The first two figures show the 6-path and 10-cycle with the nodes colored to correspond to a random projection from the cycle to the path, with the property that each endpoint of the path is mapped to by a single node of the cycle and each other node of the path is mapped to by two nodes of the cycle.

![alt text](https://github.com/drdeford/path_lifted_walks/blob/master/Figures/p6.png "The 6-path. ")

![alt text](https://github.com/drdeford/path_lifted_walks/blob/master/Figures/cycle_random.png "A random projection. ")

The projection mapping here means that if we are on a particular color on the cycle, then we get mapped down to the correspondingly colored node on the path:

![alt text](https://github.com/drdeford/path_lifted_walks/blob/master/Figures/project_schematic.png "The projection schematic. ")

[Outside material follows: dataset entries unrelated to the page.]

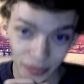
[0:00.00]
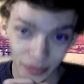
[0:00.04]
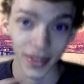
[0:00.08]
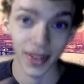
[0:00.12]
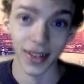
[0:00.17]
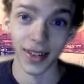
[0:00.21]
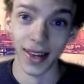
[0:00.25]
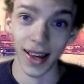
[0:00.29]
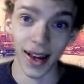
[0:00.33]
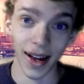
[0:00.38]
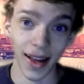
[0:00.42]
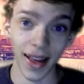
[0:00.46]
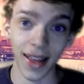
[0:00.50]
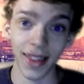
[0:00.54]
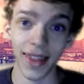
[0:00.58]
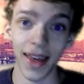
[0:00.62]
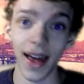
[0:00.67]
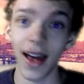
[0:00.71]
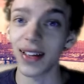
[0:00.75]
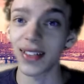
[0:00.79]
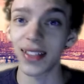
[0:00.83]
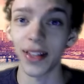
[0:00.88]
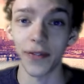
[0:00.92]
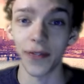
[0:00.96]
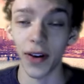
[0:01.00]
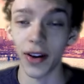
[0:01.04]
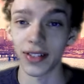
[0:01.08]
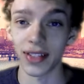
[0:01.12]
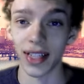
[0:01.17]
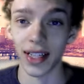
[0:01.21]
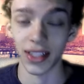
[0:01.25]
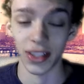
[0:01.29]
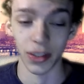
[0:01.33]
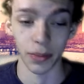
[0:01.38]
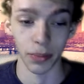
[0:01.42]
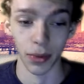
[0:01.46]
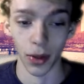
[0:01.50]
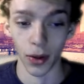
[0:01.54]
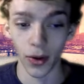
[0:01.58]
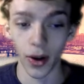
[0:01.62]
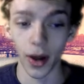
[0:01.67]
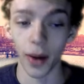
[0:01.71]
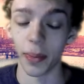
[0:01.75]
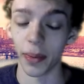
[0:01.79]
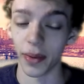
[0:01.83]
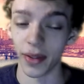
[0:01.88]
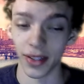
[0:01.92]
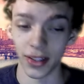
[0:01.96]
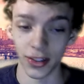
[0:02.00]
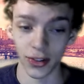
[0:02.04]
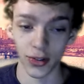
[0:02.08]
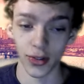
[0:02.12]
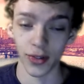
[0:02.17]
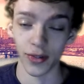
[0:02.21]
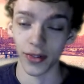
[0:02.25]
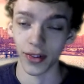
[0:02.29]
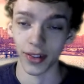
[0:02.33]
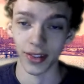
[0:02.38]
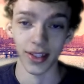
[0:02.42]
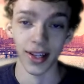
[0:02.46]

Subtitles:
Yeah, the XFL is actually blown up in this universe.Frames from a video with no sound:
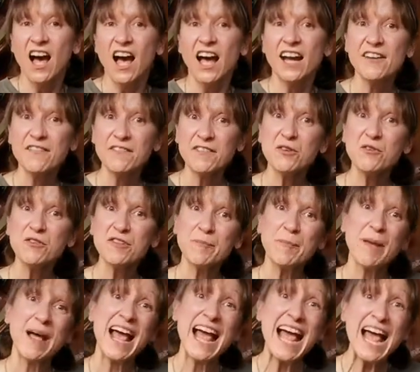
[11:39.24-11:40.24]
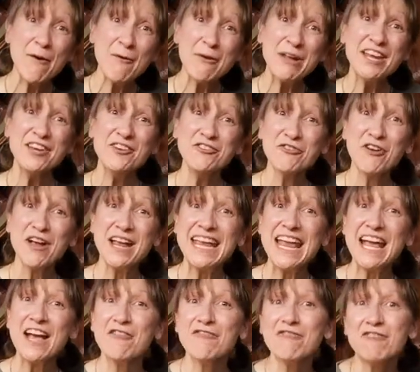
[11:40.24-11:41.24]
And I've thought about how I can try and
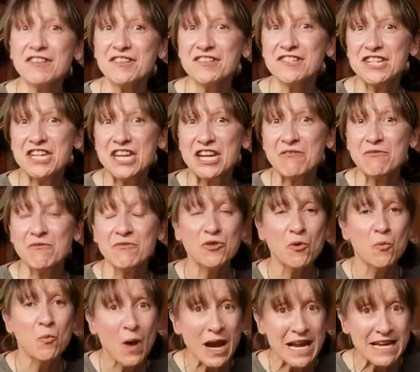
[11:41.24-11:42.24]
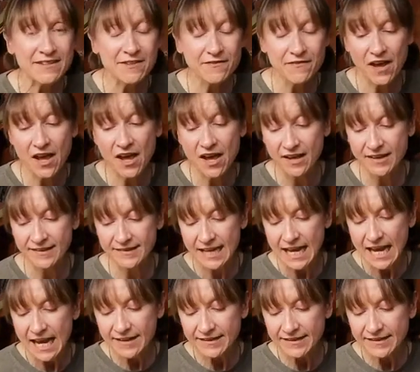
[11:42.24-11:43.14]
get across to you the weight of hers.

We can form a new random walk on the nodes of the path by randomly choosing one node of the same color on the cycle, moving to a neighbor along the cycle, and then projecting back down to the path, as shown below.

![alt text](https://github.com/drdeford/path_lifted_walks/blob/master/Figures/walk_schematicc.png "The lifted walk. ")

This new walk has the same stationary distribution as the simple random walk on the path but mixes more rapidly, even though the intermediate graph has more nodes than the original!